▸ EXERCISE DIRECTIONS
Search the records below for "[0:06.00-0:07.00]". Return that line and all remaining lines exactly.

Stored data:
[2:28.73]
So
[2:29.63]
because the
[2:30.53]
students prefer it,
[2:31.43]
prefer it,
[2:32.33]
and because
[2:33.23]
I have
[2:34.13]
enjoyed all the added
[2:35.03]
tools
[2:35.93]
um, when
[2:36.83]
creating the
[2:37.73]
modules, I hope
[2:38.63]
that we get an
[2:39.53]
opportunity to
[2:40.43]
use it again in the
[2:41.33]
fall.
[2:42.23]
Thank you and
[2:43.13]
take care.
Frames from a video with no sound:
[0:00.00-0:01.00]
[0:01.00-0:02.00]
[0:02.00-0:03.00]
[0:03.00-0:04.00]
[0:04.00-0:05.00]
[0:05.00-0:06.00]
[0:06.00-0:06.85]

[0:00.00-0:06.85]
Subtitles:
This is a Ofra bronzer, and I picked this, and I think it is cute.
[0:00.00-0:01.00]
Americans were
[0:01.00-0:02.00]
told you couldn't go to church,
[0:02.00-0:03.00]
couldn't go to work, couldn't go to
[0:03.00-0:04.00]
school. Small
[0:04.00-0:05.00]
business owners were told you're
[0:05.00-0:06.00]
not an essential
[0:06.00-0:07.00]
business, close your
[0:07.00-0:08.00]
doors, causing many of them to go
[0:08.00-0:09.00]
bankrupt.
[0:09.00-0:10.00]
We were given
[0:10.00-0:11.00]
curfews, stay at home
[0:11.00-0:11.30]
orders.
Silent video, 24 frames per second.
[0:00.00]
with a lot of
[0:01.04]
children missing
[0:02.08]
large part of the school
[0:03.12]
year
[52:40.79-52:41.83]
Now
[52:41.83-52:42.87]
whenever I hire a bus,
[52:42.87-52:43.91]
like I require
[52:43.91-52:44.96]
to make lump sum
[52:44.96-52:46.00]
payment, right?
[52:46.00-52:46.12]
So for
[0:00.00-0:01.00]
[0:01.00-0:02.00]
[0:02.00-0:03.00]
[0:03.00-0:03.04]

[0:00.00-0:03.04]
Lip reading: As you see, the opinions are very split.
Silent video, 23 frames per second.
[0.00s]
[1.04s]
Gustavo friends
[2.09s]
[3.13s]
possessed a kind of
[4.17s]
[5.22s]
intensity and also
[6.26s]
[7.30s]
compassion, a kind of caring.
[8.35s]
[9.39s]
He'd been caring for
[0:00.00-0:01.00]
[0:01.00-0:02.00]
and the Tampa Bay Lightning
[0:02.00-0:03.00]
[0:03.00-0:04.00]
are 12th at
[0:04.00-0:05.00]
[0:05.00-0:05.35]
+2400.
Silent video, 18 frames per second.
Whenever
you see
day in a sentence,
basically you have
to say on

▸ RESPONSE TO THE TASK
[0:06.00-0:07.00]
business, close your
[0:07.00-0:08.00]
doors, causing many of them to go
[0:08.00-0:09.00]
bankrupt.
[0:09.00-0:10.00]
We were given
[0:10.00-0:11.00]
curfews, stay at home
[0:11.00-0:11.30]
orders.
Silent video, 24 frames per second.
[0:00.00]
with a lot of
[0:01.04]
children missing
[0:02.08]
large part of the school
[0:03.12]
year
[52:40.79-52:41.83]
Now
[52:41.83-52:42.87]
whenever I hire a bus,
[52:42.87-52:43.91]
like I require
[52:43.91-52:44.96]
to make lump sum
[52:44.96-52:46.00]
payment, right?
[52:46.00-52:46.12]
So for
[0:00.00-0:01.00]
[0:01.00-0:02.00]
[0:02.00-0:03.00]
[0:03.00-0:03.04]

[0:00.00-0:03.04]
Lip reading: As you see, the opinions are very split.
Silent video, 23 frames per second.
[0.00s]
[1.04s]
Gustavo friends
[2.09s]
[3.13s]
possessed a kind of
[4.17s]
[5.22s]
intensity and also
[6.26s]
[7.30s]
compassion, a kind of caring.
[8.35s]
[9.39s]
He'd been caring for
[0:00.00-0:01.00]
[0:01.00-0:02.00]
and the Tampa Bay Lightning
[0:02.00-0:03.00]
[0:03.00-0:04.00]
are 12th at
[0:04.00-0:05.00]
[0:05.00-0:05.35]
+2400.
Silent video, 18 frames per second.
Whenever
you see
day in a sentence,
basically you have
to say on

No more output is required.